"""
======================================================================
Decision Boundaries of Multinomial and One-vs-Rest Logistic Regression
======================================================================

This example compares decision boundaries of multinomial and one-vs-rest
logistic regression on a 2D dataset with three classes.

We make a comparison of the decision boundaries of both methods that is equivalent
to call the method `predict`. In addition, we plot the hyperplanes that correspond to
the line when the probability estimate for a class is of 0.5.
"""

# Authors: The scikit-learn developers
# SPDX-License-Identifier: BSD-3-Clause

# %%
# Dataset Generation
# ------------------
#
# We generate a synthetic dataset using :func:`~sklearn.datasets.make_blobs` function.
# The dataset consists of 1,000 samples from three different classes,
# centered around [-5, 0], [0, 1.5], and [5, -1]. After generation, we apply a linear
# transformation to introduce some correlation between features and make the problem
# more challenging.
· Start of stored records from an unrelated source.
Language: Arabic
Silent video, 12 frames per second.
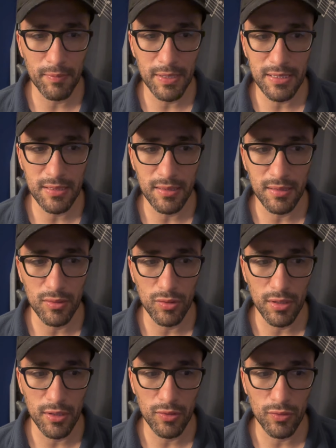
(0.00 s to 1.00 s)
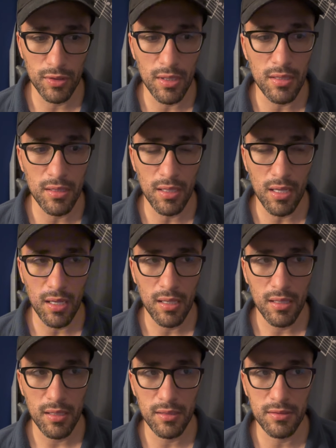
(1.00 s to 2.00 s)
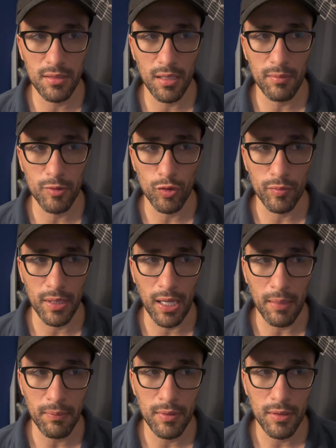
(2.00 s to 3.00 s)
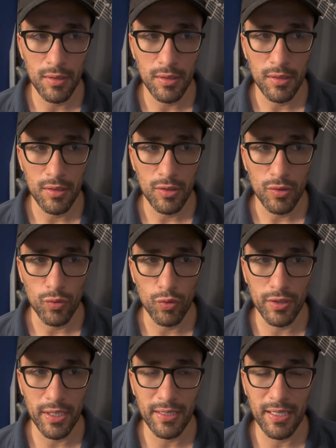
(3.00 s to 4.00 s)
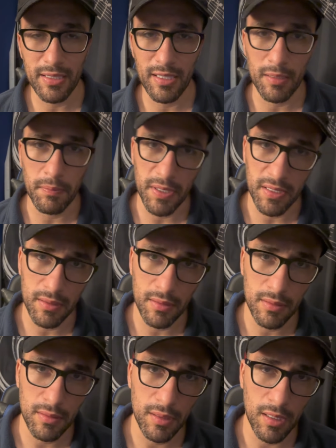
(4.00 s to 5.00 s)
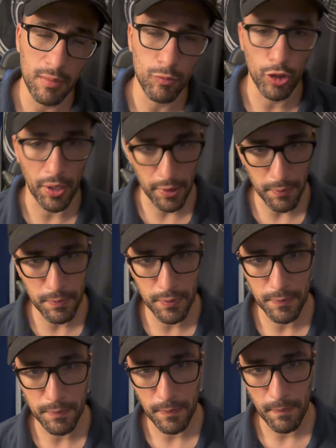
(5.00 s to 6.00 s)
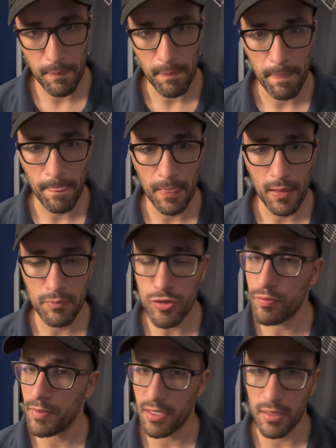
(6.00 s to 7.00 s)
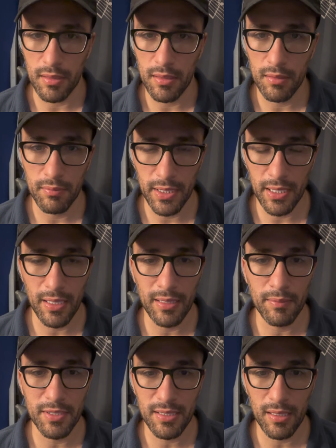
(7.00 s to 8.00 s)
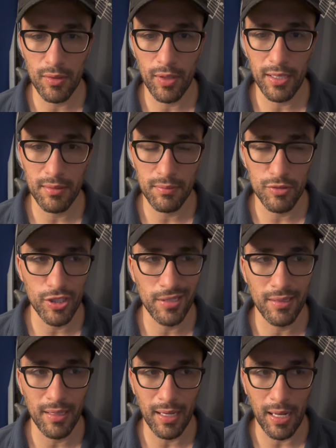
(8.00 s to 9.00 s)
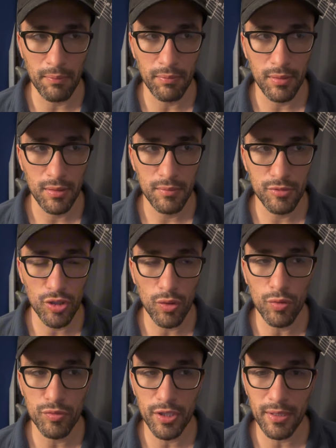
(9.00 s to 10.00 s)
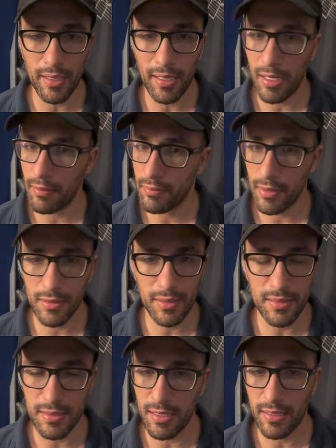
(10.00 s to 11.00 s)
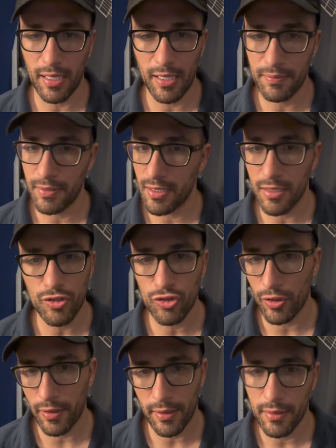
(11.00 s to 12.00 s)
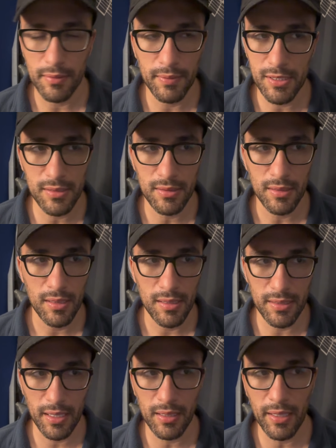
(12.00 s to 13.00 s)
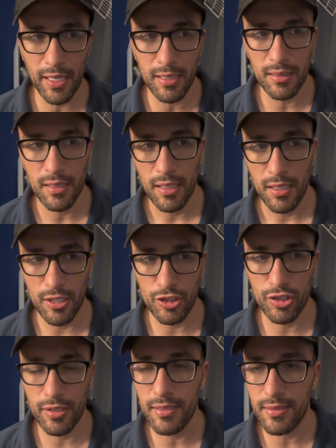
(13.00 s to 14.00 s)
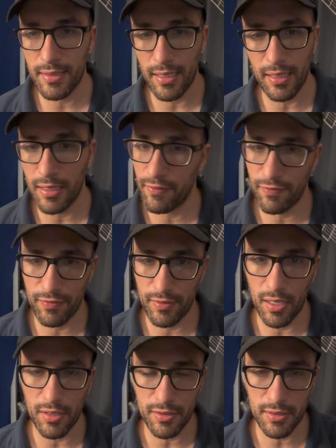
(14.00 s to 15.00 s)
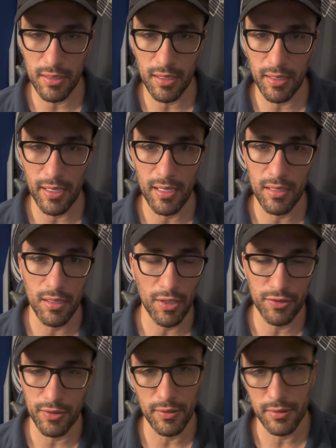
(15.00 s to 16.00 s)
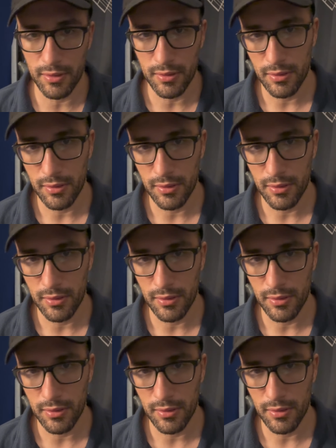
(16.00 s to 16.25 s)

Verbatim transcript: بس إن إنه النني اتظلم إنه بيلعب وده ناتج من المدرب مش من نني ما أنا أنا مثلا لو واحد مش قادر ألعب مش هقول له مش قادر ألعب أنت نزلت لعبتني قشطة يعني بس إذا كان قاعد عشرين سنة في أرسنال آه، احتياطي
This results in a 2D dataset with three overlapping classes,
# suitable for demonstrating the differences between multinomial and one-vs-rest
# logistic regression.
import matplotlib.pyplot as plt
import numpy as np

from sklearn.datasets import make_blobs

centers = [[-5, 0], [0, 1.5], [5, -1]]
X, y = make_blobs(n_samples=1_000, centers=centers, random_state=40)
transformation = [[0.4, 0.2], [-0.4, 1.2]]
X = np.dot(X, transformation)

fig, ax = plt.subplots(figsize=(6, 4))

scatter = ax.scatter(X[:, 0], X[:, 1], c=y, edgecolor="black")
ax.set(title="Synthetic Dataset", xlabel="Feature 1", ylabel="Feature 2")
_ = ax.legend(*scatter.legend_elements(), title="Classes")


# %%
# Classifier Training
# -------------------
#
# We train two different logistic regression classifiers: multinomial and one-vs-rest.
# The multinomial classifier handles all classes simultaneously, while the one-vs-rest
# approach trains a binary classifier for each class against all others.
from sklearn.linear_model import LogisticRegression
from sklearn.multiclass import OneVsRestClassifier

logistic_regression_multinomial = LogisticRegression().fit(X, y)
logistic_regression_ovr = OneVsRestClassifier(LogisticRegression()).fit(X, y)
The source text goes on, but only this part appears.